In 1376 the Pope was Gregory XI, a studious, devout, and timid man, who had been elected to the papacy in 1370 at the age of 40 although he was still only a deacon. He soon found himself at war with the Duke of Milan, who had invaded the Papal States in Italy because, among other reasons, many Italians were determined no longer to remain under the rule of French legates. The Republic of Florence had sided with Milan, as had Perugia, Bologna, and many other regions. Soon the whole of Italy was once again in arms. The Pope replied by placing Florence under an interdict and despatching a large army of mercenaries to subdue it.

It was then that the Florentines called on St. Catherine of Siena.

Catherine Benincasa was a young (29) Dominican tertiary who had won a unique place in the estimation of her fellow citizens of Siena, and whose reputation for holiness and miracles had spread to most of northern Italy. Well-known for her mystical visions and consolations, she had devoted herself since the age of 19 to nursing and to visiting in prison those condemned to execution. So great was the effect of her work that three Dominicans had been especially charged full time to hear the confessions of those whom she induced to amend their lives.

Gradually there had gathered around her a hand of friends and disciples: some members of her family (she was one of 25 children), her confessors, a number of students, artists, a hermit. They called her ''Mamma" and felt bound to her by the tenderest affection. She considered them children given to her by God that she might lead them to perfection . And it was to them that she began to write what became the great series of her "Letters" -- at first missives of spiritual instruction and encouragement, later trenchant comments and insightful opinions on public affairs.

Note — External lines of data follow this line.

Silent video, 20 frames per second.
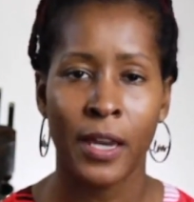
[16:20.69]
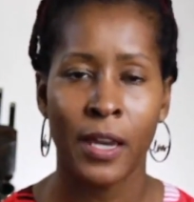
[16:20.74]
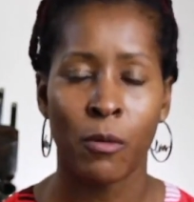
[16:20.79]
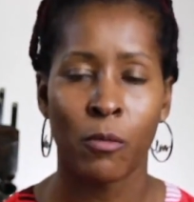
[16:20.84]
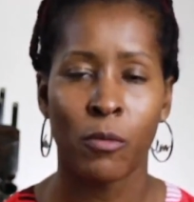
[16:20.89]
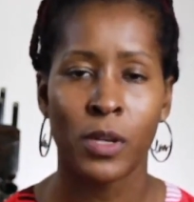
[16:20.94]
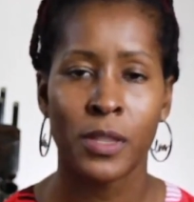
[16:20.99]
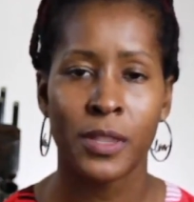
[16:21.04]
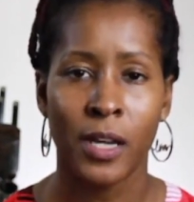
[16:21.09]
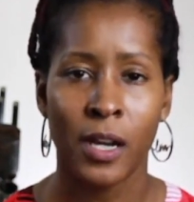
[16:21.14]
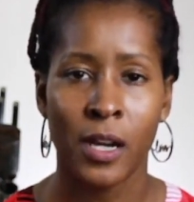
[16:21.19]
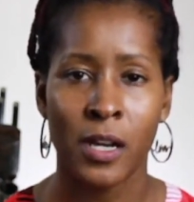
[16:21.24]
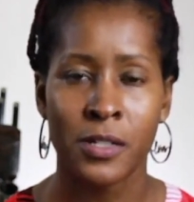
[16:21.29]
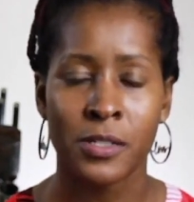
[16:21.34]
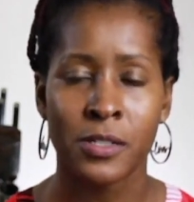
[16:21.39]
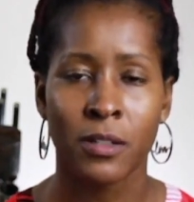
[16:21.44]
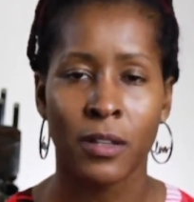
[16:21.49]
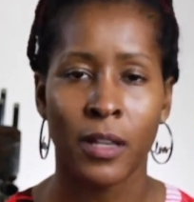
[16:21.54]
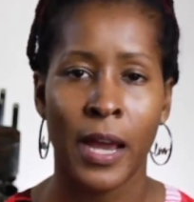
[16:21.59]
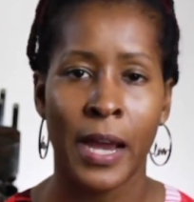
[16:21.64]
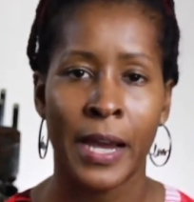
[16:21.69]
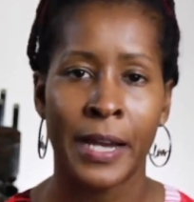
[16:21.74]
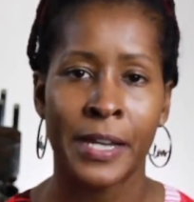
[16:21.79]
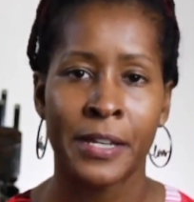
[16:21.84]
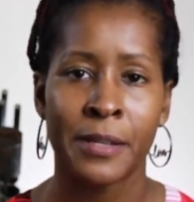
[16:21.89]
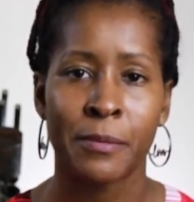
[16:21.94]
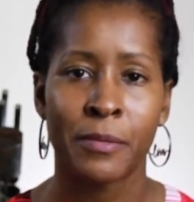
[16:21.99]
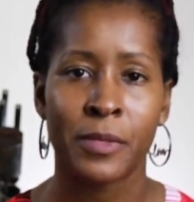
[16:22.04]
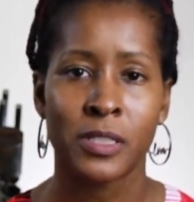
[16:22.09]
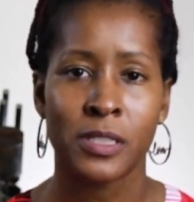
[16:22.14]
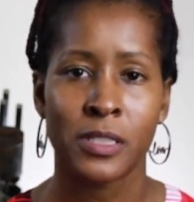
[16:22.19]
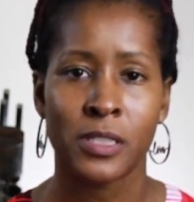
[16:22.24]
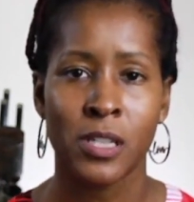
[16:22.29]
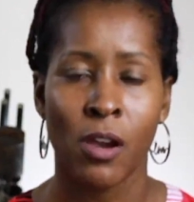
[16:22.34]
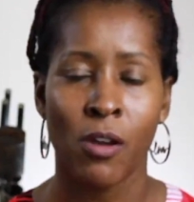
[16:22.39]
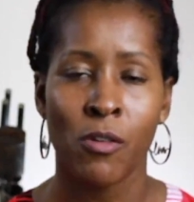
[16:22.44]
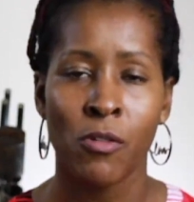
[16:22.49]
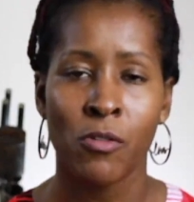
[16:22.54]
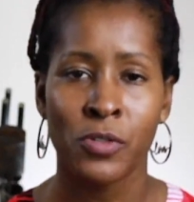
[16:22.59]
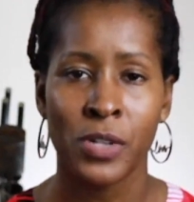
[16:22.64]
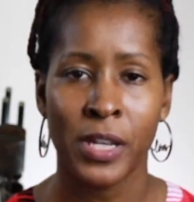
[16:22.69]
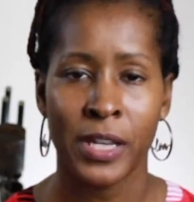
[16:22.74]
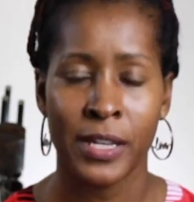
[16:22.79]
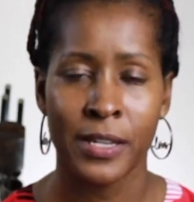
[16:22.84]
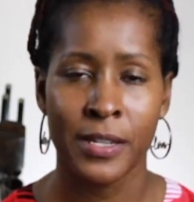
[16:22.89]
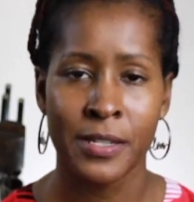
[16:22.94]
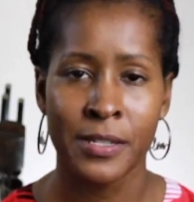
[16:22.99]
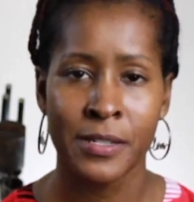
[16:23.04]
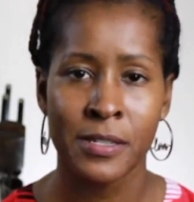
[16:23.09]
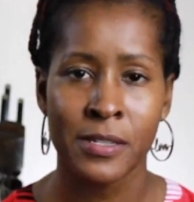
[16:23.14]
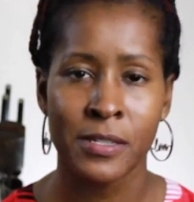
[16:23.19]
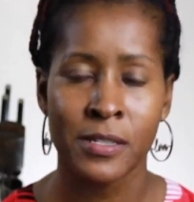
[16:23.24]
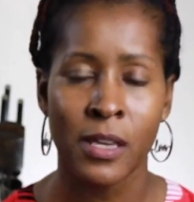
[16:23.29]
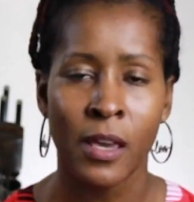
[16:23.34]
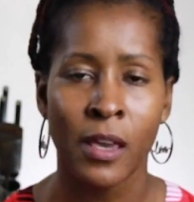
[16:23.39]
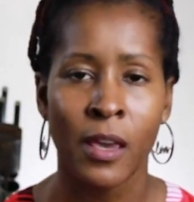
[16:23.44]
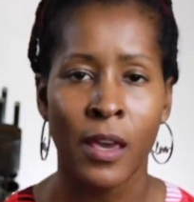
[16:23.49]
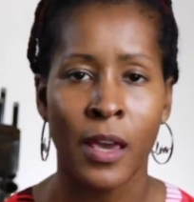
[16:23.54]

and what the underlying tone is,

Catherine threw herself energetically into Pope Gregory XI's appeal for another crusade, and later, at the time of the papal interdict against Florence, she offered to mediate the dispute between that city and the Holy See.

Catherine arrived in Avignon on June 18, 1376, and soon had an audience with Pope Gregory. Within a month, using her remarkable combination of outspokenness, familiarity, and deep respect, she succeeded where others had failed for over two generations. On September 13, 1376, the Pope started from Avignon to return to Rome.

Gregory XI's return did not put an immediate end to the Church's political problems. Within two years, at the time of the election of Urban VI, the French cardinals elected a rival pope in Avignon. But Catherine's insistence that the popes return to their natural abode inaugurated the Renaissance papacy which would, in turn, restore the ecclesiastical and temporal power of the Vicar of Christ.